4. Bourdieu et Passeron : l’école comme moyen de reproduction des structures sociales

« En déléguant toujours plus complètement le pouvoir de sélection à l’institution scolaire, les classes privilégiées peuvent paraître abdiquer au profit d’une instance parfaitement neutre le pouvoir de transmettre le pouvoir d’une génération à l’autre et renoncer ainsi au privilège arbitraire de la transmission héréditaire des privilèges. Mais, par ses sentences formellement irréprochables qui servent toujours objectivement les classes dominantes, puisqu’elles ne sacrifient jamais les intérêts techniques de ces classes qu’au profit de leurs intérêts sociaux, l’Ecole peut mieux que jamais et, en tout cas, de la seule manière concevable dans une société se réclamant d’idéologies démocratiques, contribuer à la reproduction de l’ordre établi, puisqu’elle réussit mieux que jamais à dissimuler la fonction dont elle s’acquitte. Loin d’être incompatible avec la reproduction de la structure des rapports de classe, la mobilité des individus peut concourir à la conservation de ces rapports, en garantissant la stabilité sociale par la sélection contrôlée d’un nombre limité d’individus, d’ailleurs modifiés par et pour l’ascension individuelle, et en donnant par là sa crédibilité à l’idéologie de la mobilité sociale qui trouve sa forme accomplie dans l’idéologie scolaire de l’Ecole libératrice. »

(La Reproduction. Éléments pour une théorie du système d’enseignement, Minuit, 1970 p.205-206)

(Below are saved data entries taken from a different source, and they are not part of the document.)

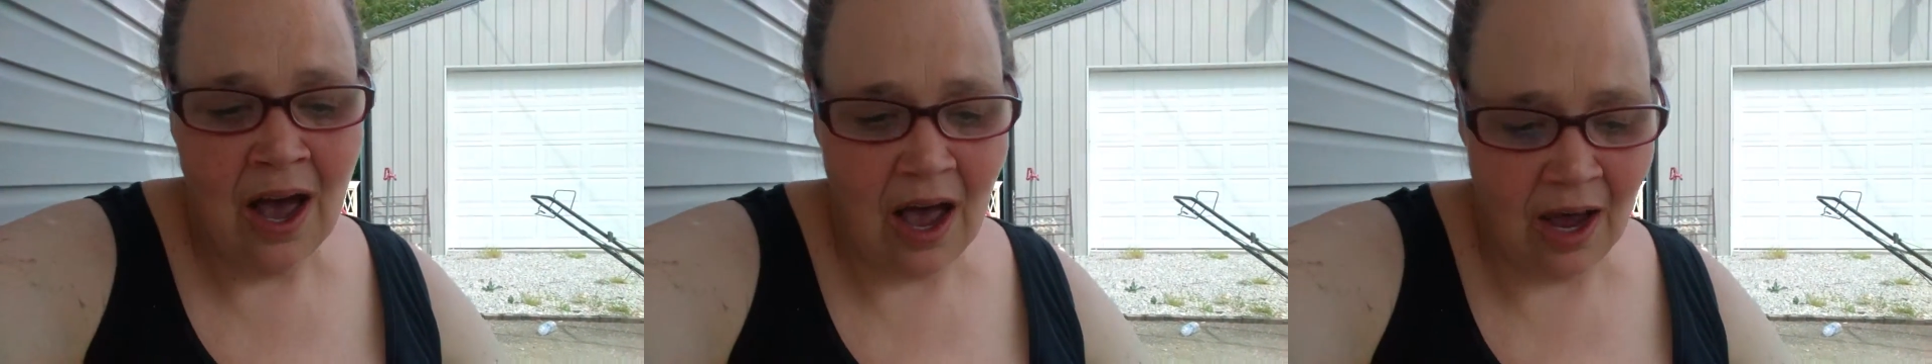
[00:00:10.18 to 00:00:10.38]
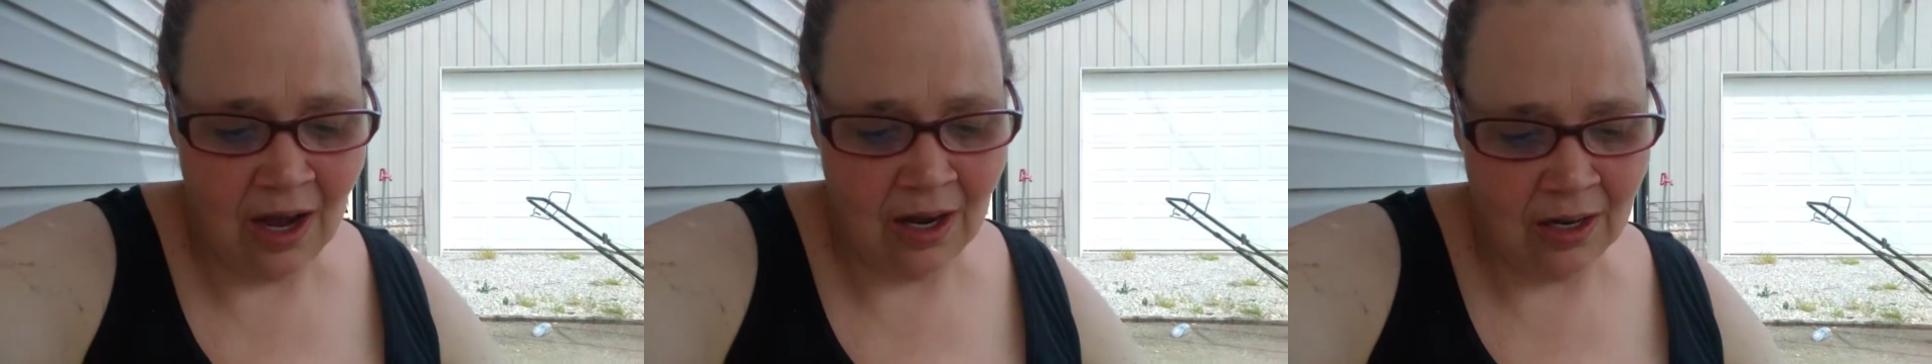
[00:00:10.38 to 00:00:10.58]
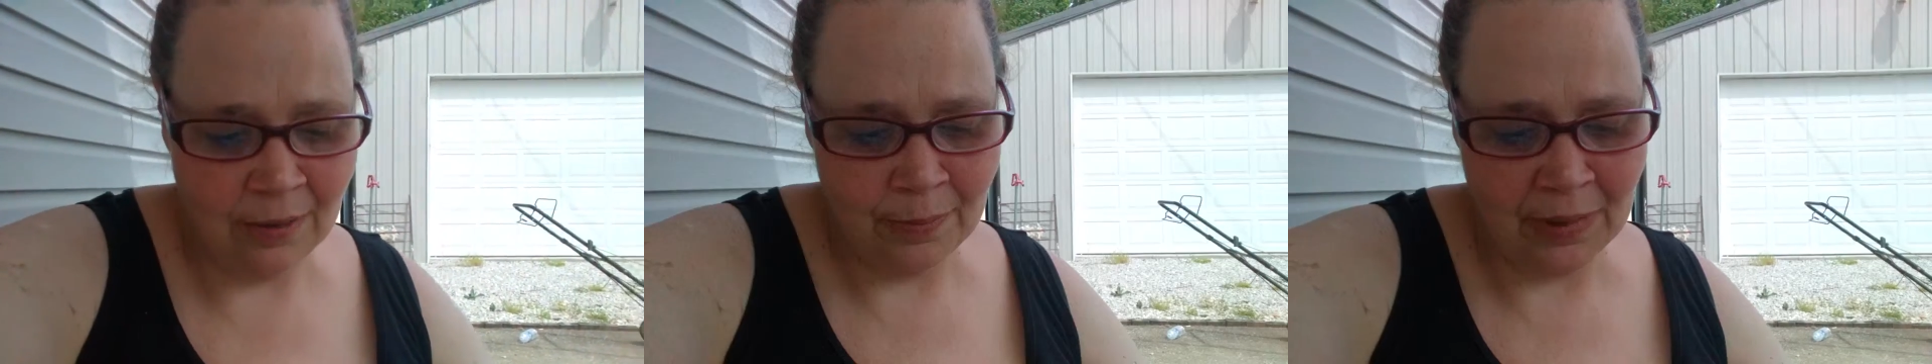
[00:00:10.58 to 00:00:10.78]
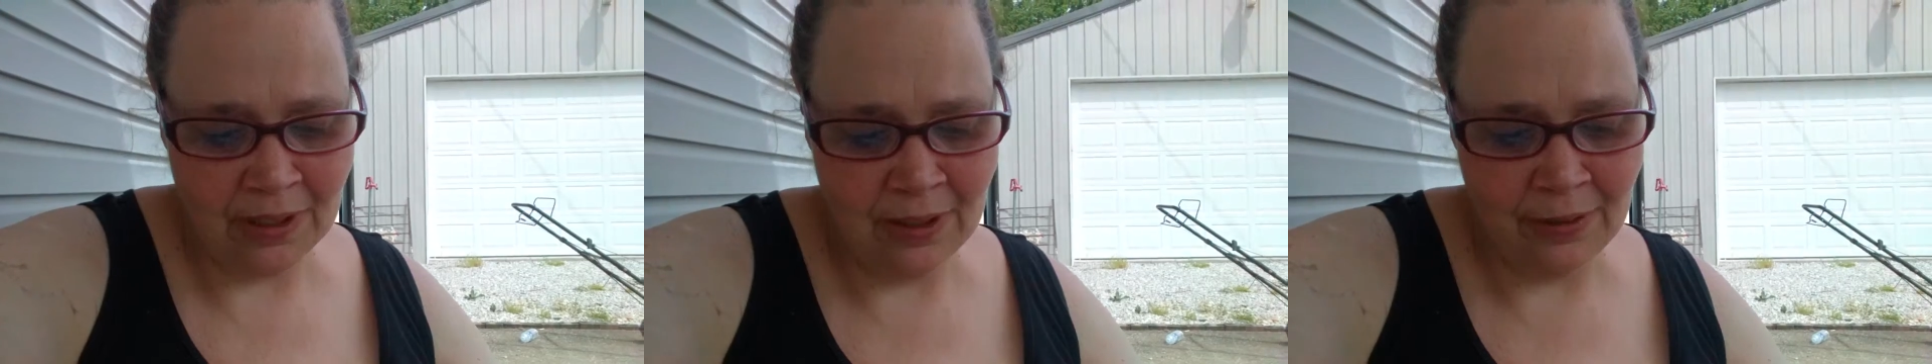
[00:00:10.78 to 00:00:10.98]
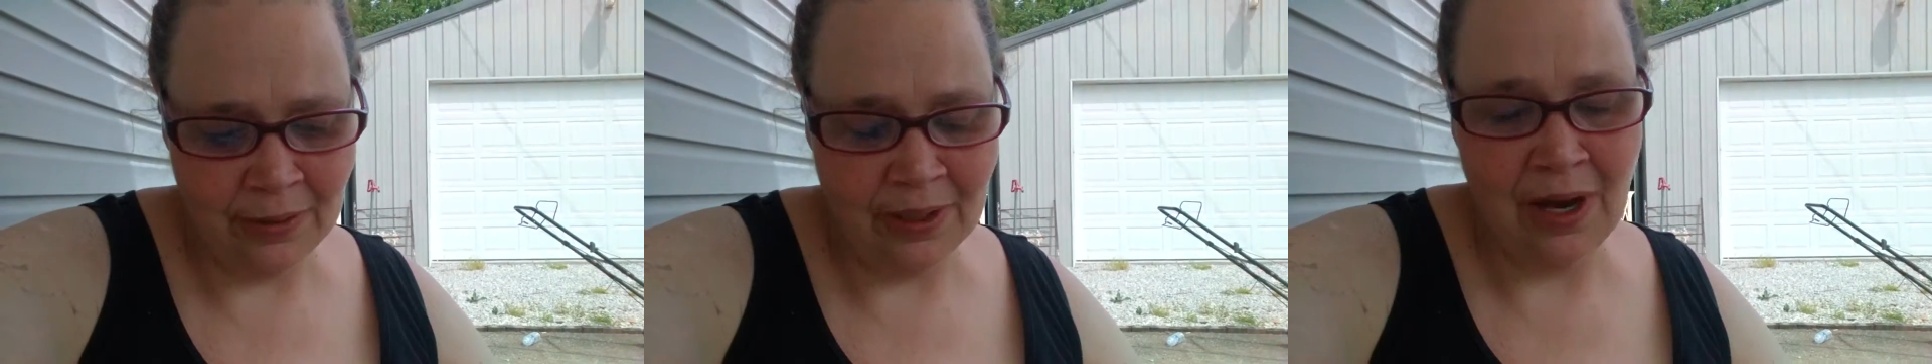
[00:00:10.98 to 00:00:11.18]
I
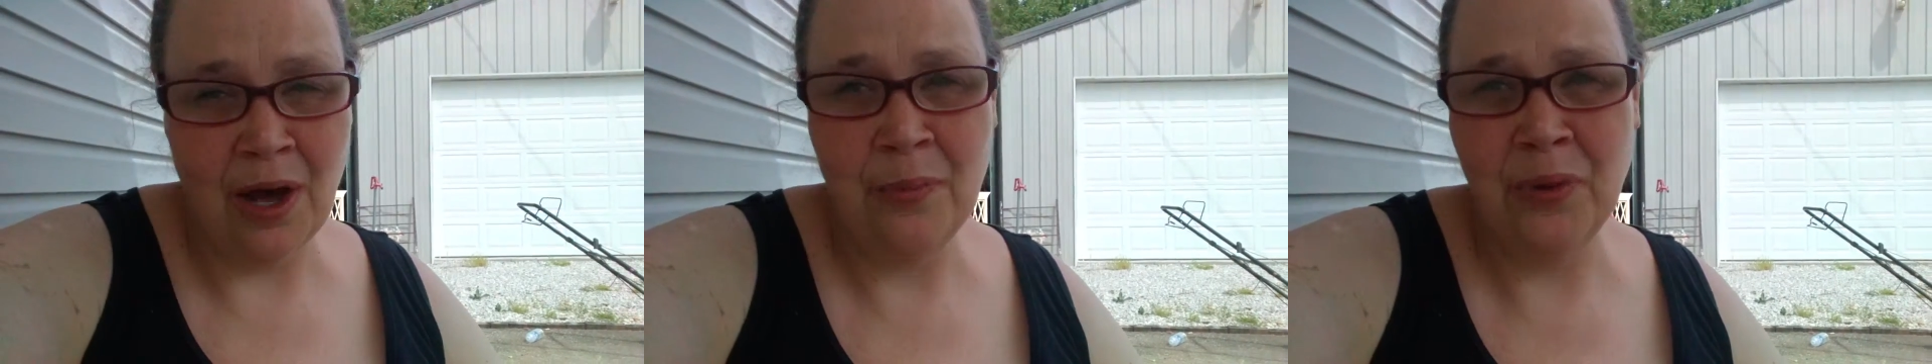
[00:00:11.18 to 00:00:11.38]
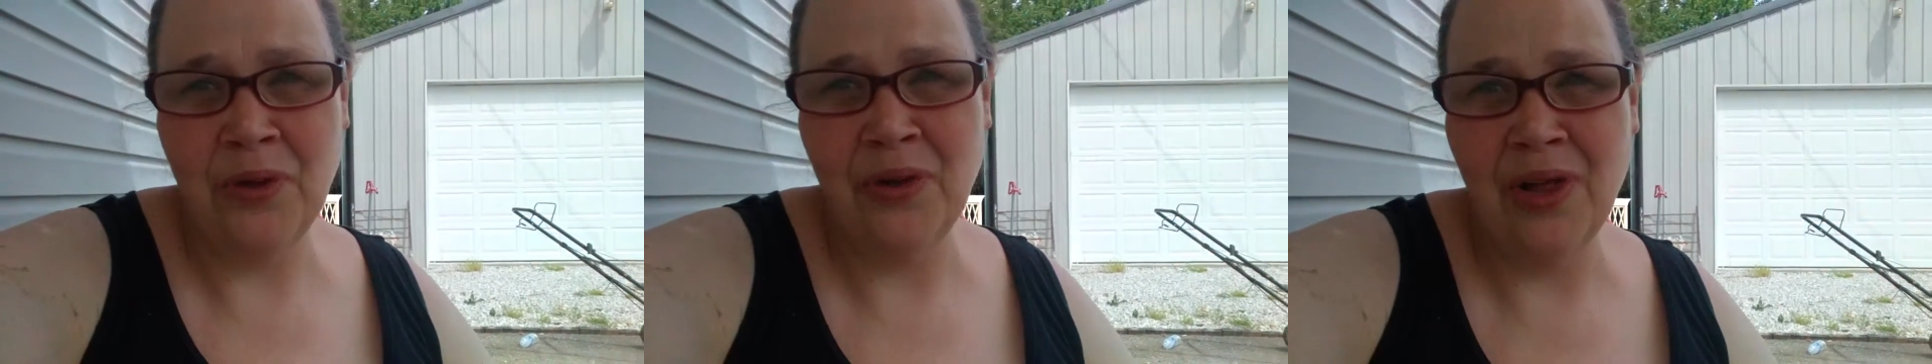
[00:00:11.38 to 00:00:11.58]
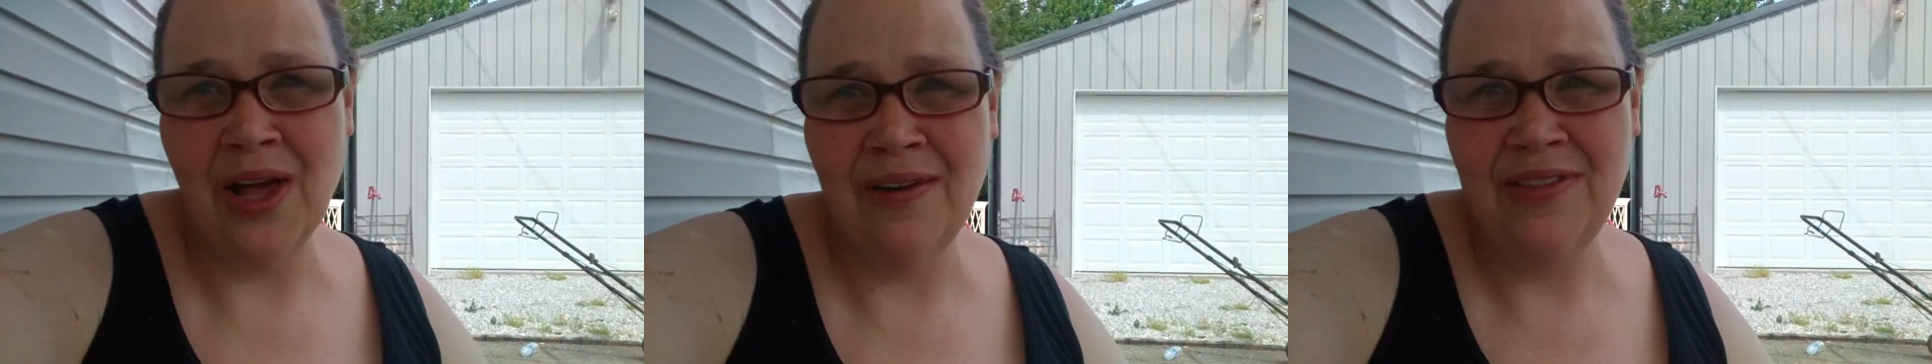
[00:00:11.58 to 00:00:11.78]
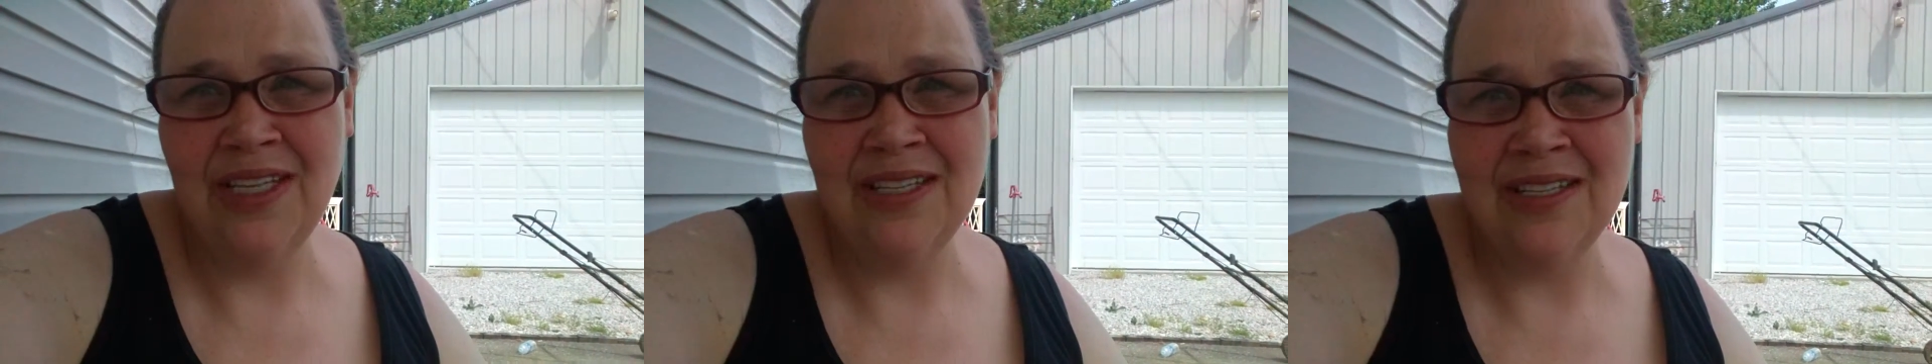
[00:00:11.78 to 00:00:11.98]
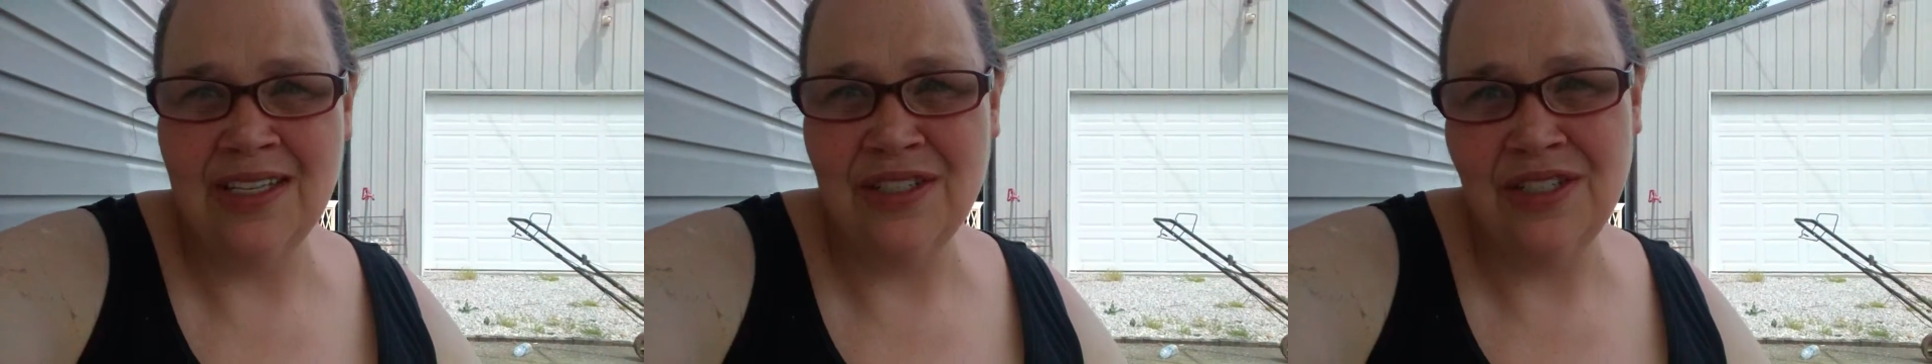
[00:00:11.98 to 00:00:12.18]
know a couple of the
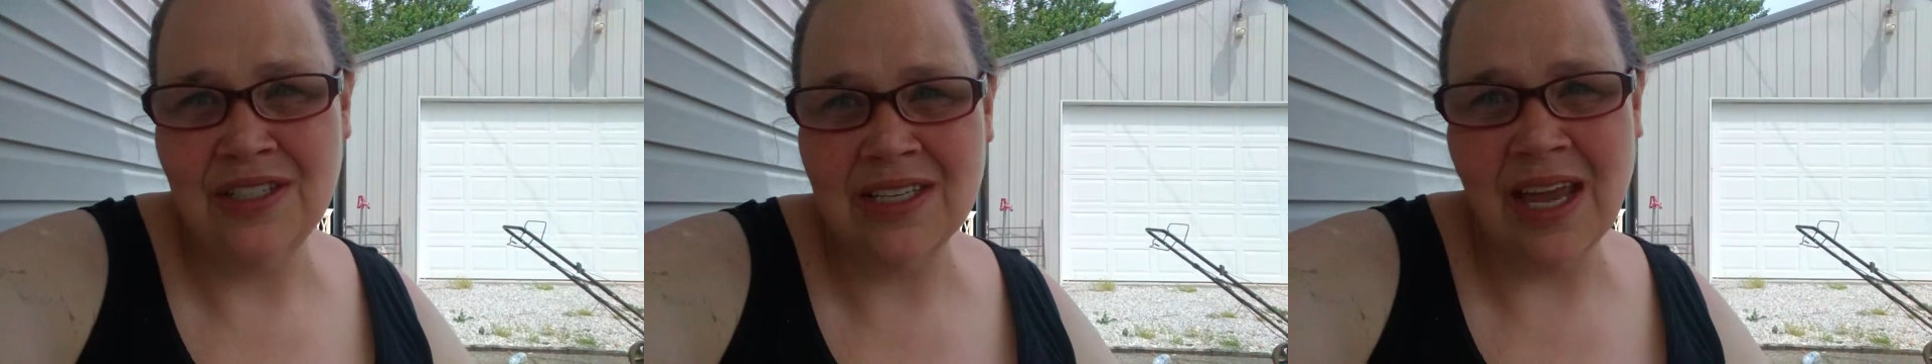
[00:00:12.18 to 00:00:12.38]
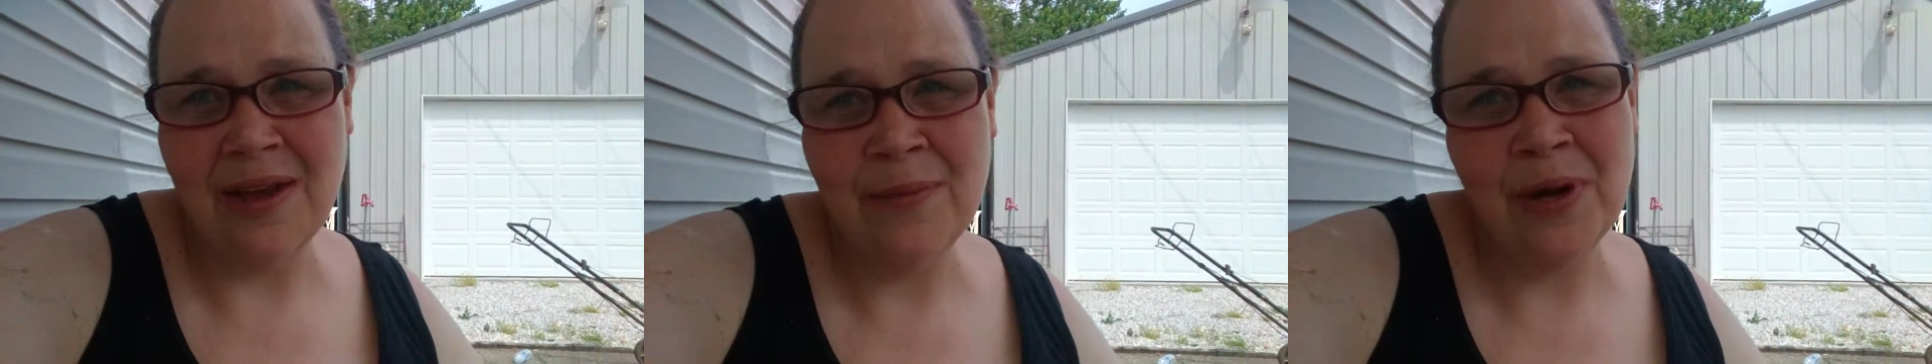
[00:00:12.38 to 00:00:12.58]
stitches came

Ce texte illustre le passage d’une théorie de la reproduction des positions à celle des rapports sociaux, c’est-à-dire des structures. En définitive, celle-ci n’est plus visible que pour dissimuler celle-là. C’est donc la seconde, la moins visible, qui selon une certaine acceptation de l’épistémologie bachelardienne (il n’y a de science que du caché) serait le véritable objet de la science.

Pour Bourdieu et Passeron (1970) la reproduction qui caractérise la société française est imputée au système scolaire, qui loin d’assurer l’égalité des chances et de favoriser la mobilité sociale, fonctionnerait comme un dispositif de transformation de l’héritage social en statuts socio-professionnels. L’école reproduit la structure sociale parce qu’elle traduit les inégalités sociales de départ en inégalités scolaires. De manière complémentaire, chez Baudelot et Establet (1971) le résultat est atteint parce que les inégalités scolaires se traduisent en inégalités sociales .

Pour l’une ou l’autre thèse, l’école est conçue comme l’instrument de la reproduction sociale, c’est-à-dire de la translation intergénérationnelle des inégalités sociales, et par suite, de la structure sociale.